On April 1, the Florida State Supreme Court issued a decision to uphold the state’s 15-week abortion ban in response to a legal challenge asking the court to throw out the ban.

The six-week trigger ban signed into law by Gov. Ron DeSantis went into effect Wednesday, 30 days after the court’s ruling.

The decision came as part of an ongoing lawsuit filed by the American Civil Liberties Union on behalf of Planned Parenthood, the Center for Reproductive Rights and abortion providers against the state, claiming the ban violates the Florida Constitution.

In a separate decision also released on April 1, the Florida Supreme Court decided to allow a ballot initiative that would enshrine abortion rights in the state’s Constitution. The decision will allow voters to determine the future of abortion access in the state in November.

In June 2022, the Supreme Court overturned Roe v. Wade and the constitutional right to abortion that had been the law nationwide for almost 50 years.

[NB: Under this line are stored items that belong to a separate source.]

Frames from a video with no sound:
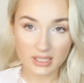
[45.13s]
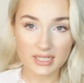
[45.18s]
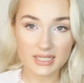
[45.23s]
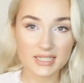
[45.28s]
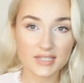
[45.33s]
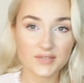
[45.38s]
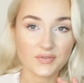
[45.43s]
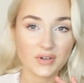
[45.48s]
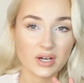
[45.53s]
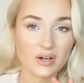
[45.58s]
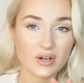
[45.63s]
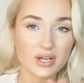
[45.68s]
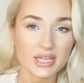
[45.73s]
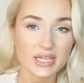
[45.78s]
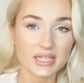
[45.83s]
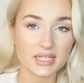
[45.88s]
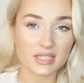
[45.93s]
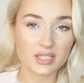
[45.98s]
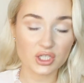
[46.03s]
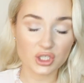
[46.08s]
it is very
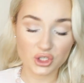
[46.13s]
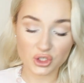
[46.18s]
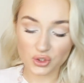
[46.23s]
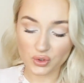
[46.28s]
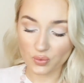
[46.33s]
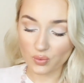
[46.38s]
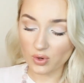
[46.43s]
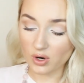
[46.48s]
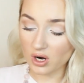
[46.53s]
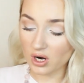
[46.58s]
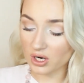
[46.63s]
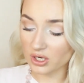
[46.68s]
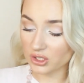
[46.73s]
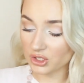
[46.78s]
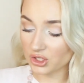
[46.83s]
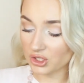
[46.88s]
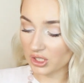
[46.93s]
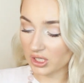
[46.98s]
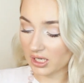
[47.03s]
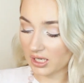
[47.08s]
easy to
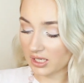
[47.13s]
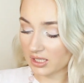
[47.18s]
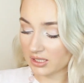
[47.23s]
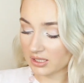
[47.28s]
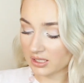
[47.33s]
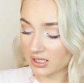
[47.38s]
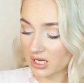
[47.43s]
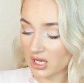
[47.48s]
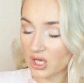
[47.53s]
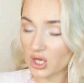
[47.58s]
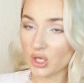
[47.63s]
wash and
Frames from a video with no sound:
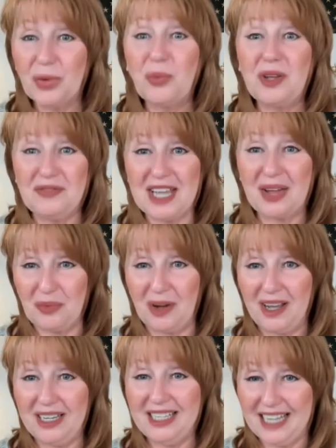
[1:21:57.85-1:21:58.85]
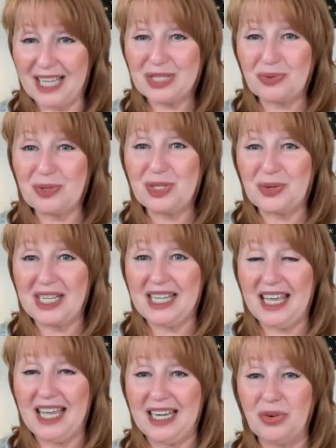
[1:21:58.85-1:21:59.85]
We've done one, and yes, we'll do it
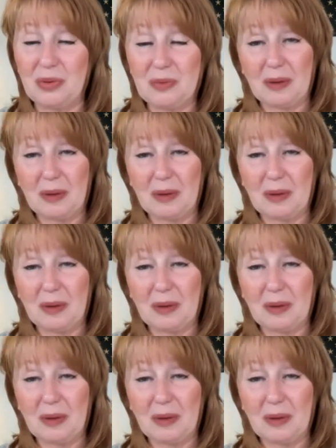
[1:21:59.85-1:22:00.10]
again. You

Two months before the Supreme Court’s landmark decision, Republican lawmakers in Florida passed a law to halt abortion procedures after 15 weeks, which was previously limited to 24 weeks.

Before Wednesday’s ban, Florida was a key point of access to women across the southeastern U.S. living in states that have ceased nearly all abortion services after Roe v. Wade was overturned.

Data gathered by the Guttmacher Institute estimates that there were 4,950 more abortions provided in Florida from January to June 2023, compared to the same period in 2020.

Calculating pregnancy is determined from the first day of a woman’s last menstrual period, according to the American Pregnancy Association, which shortens the time a woman has to determine pregnancy before six weeks.

In addition, Florida requires patients to complete two in-person doctor visits within 24 hours to receive abortion access.